Reputation: 62674
What is the simplest way to parse the following XML?
<Fruit>
<FruitId>Bannana</FruitId>
<FruitColor>Yellow</FruitColor>
<FruitShape>Moon</FruitShape>
<Customer>
<Name>Joe</Name>
<Numbereaten>5</NumberEaten>
<Weight>2.6</Weight>
</Customer>
<Customer>
<Name>Mark</Name>
<Numbereaten>8</NumberEaten>
<Weight>5.0</Weight>
</Customer>
</Fruit>
<Fruit>
.....
Assuming I have an XML file with multiple and I wanted to extract information such that I can make a csv corresponding to only specific fields (Fruit Id) and all (NUmber eaten and weight pairs, excluding the customer name) How would I accomplish this? Ideally I want to be able to get some data structure or csv that represents the following:
Bannana, 5, 2.6
Bannana, 8, 5
...
Apple 6, 5
Apple 3, 2
I know there is DOMParser and SAXParser for Java, but am wondering if other languages or other means to easily get this information is now available in this day and age now that were in 2013 to simplify this. Or maybe even be able to capture the data in some dictionary data structure that contians some:
Bannana: [5,2.6], [8,5]
Such that it is easily organized in a way thats programatically iteratable and extracted.
Upvotes: 0
Views: 1769
Reputation: 30970
This is a typical use case for XSLT.
The XSLT file would look like this for your example:
<?xml version="1.0"?>
<xsl:stylesheet xmlns:xsl="http://www.w3.org/1999/XSL/Transform"
version="1.0">
<xsl:output method="text" encoding="ISO-8859-1" />
<xsl:variable name="newline" select="'
'"/>
<xsl:template match="Fruit">
<xsl:for-each select="Customer">
<xsl:value-of select="preceding-sibling::FruitId" />
<xsl:text>,</xsl:text>
<xsl:value-of select="Numbereaten" />
<xsl:text>,</xsl:text>
<xsl:value-of select="Weight" />
<xsl:value-of select="$newline" />
</xsl:for-each>
</xsl:template>
</xsl:stylesheet>
For transformation you could use this java code:
Source xmlSource = new StreamSource(new File("xmlFile"));
Source xsltSource = new StreamSource(new File("xsltFile"));
Transformer transformer = TransformerFactory.newInstance().newTransformer();
StreamResult csvResult = new StreamResult(new File("file.csv"));
transformer.transform(xmlSource, csvResult);
The benefit of XSLT version is that java code is very short. The XSLT file can stay outside of your code and can be easily adapted when XML file changes.
Upvotes: 1
Reputation: 43
XSLT indeed, or if your examples are very simple and you don't want to "learn" XSLT, I would advise you to
Upvotes: 0
Reputation: 11
I've recently used the SAXParser and it was pretty straight forward and simple to implement.

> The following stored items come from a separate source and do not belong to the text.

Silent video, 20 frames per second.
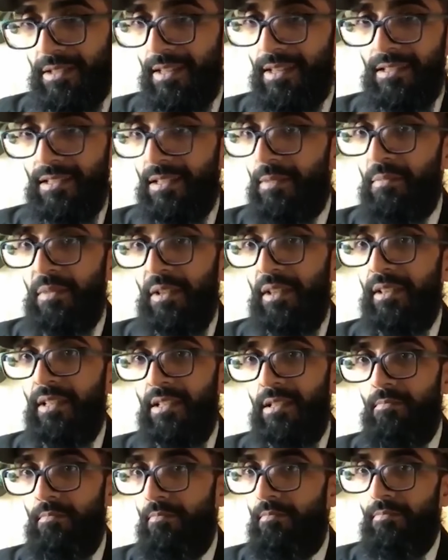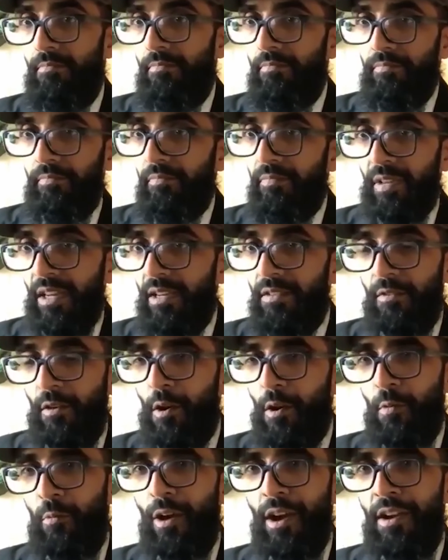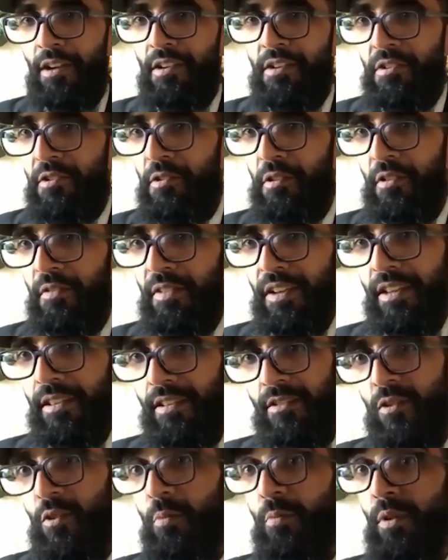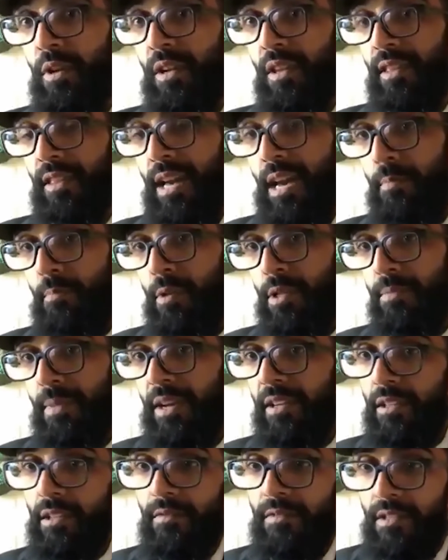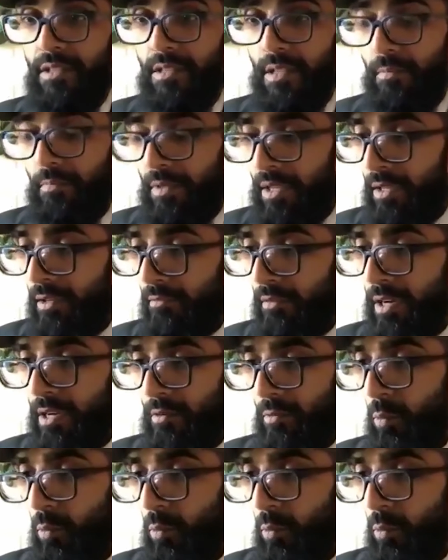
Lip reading: And that's something that's kind of hardwired into our faith. And so bringing that perspective is something, right?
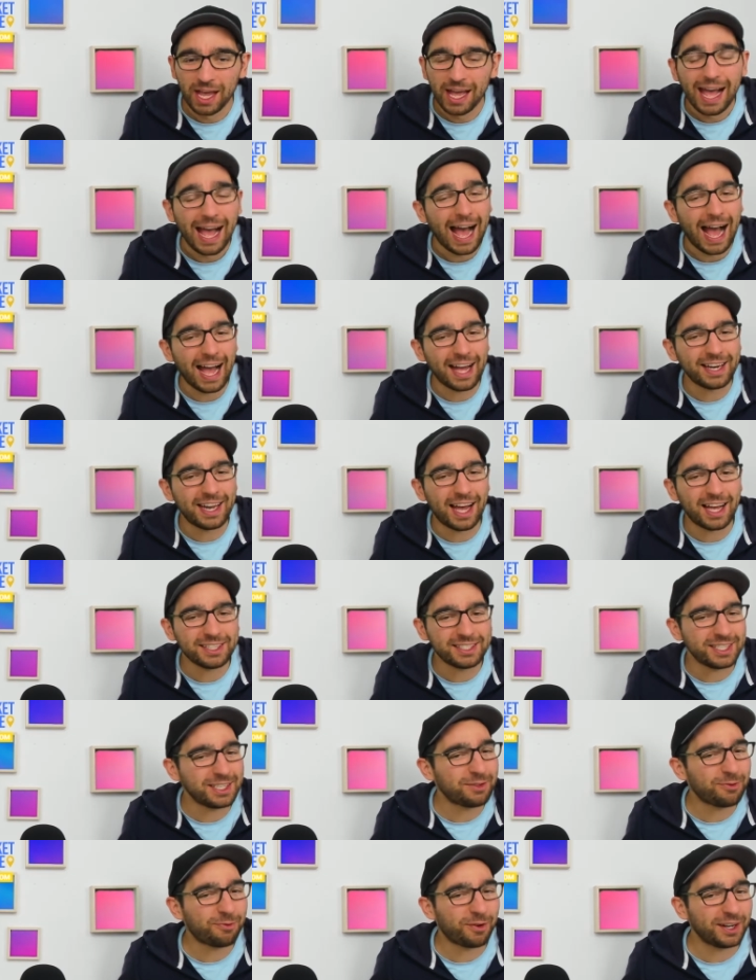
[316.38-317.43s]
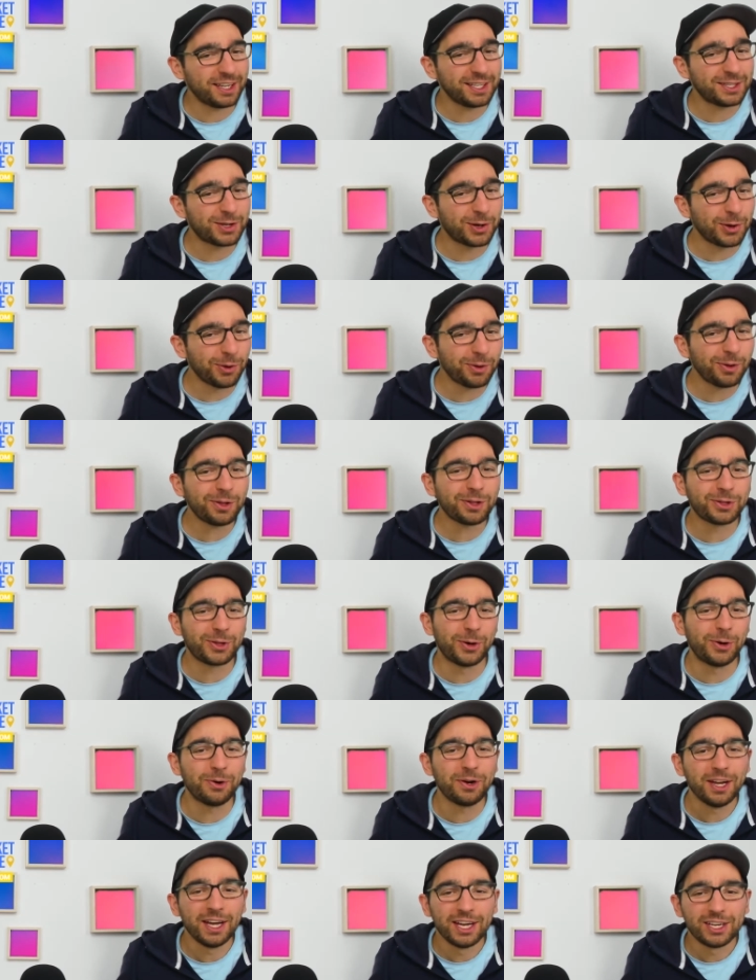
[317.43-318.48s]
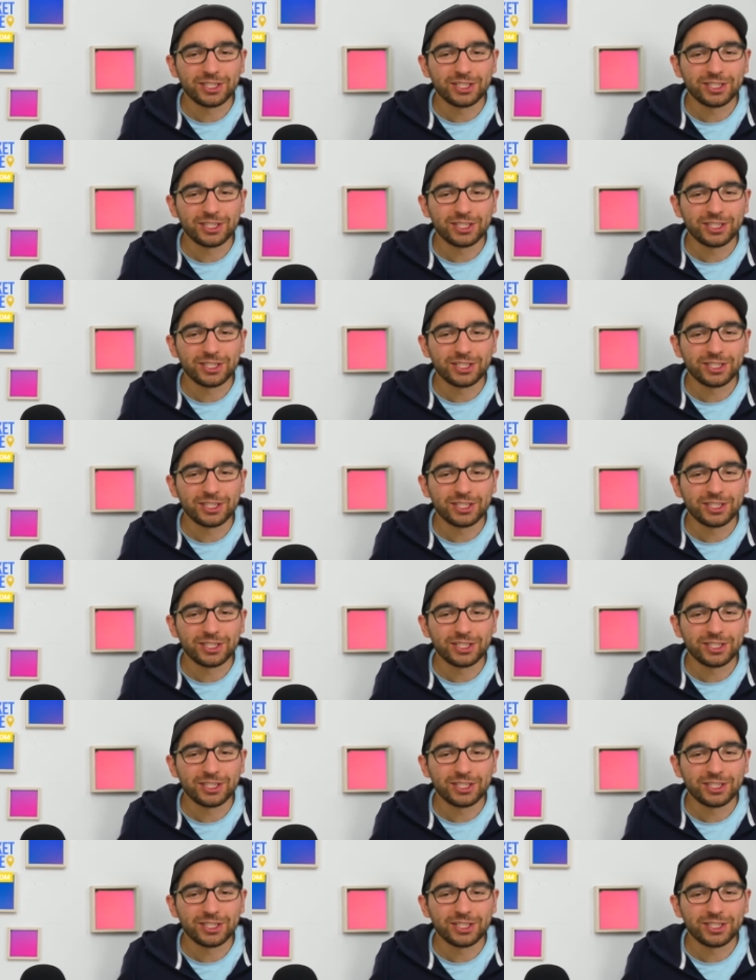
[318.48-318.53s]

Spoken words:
Anna did find it cool though.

In particular the XMLReader was very easy to implement and the XMLStreamReader was only slightly more time consuming to implement.
The benefit of the Reader is you can jump from one xml tag to the next and extract the data right there. The StreamReader as a little more setup time but its more flexible.
If I were you I would just read up on the differences between the SAXParser and the DOMParsers and decide which fits your situation best and run with it.
Upvotes: 0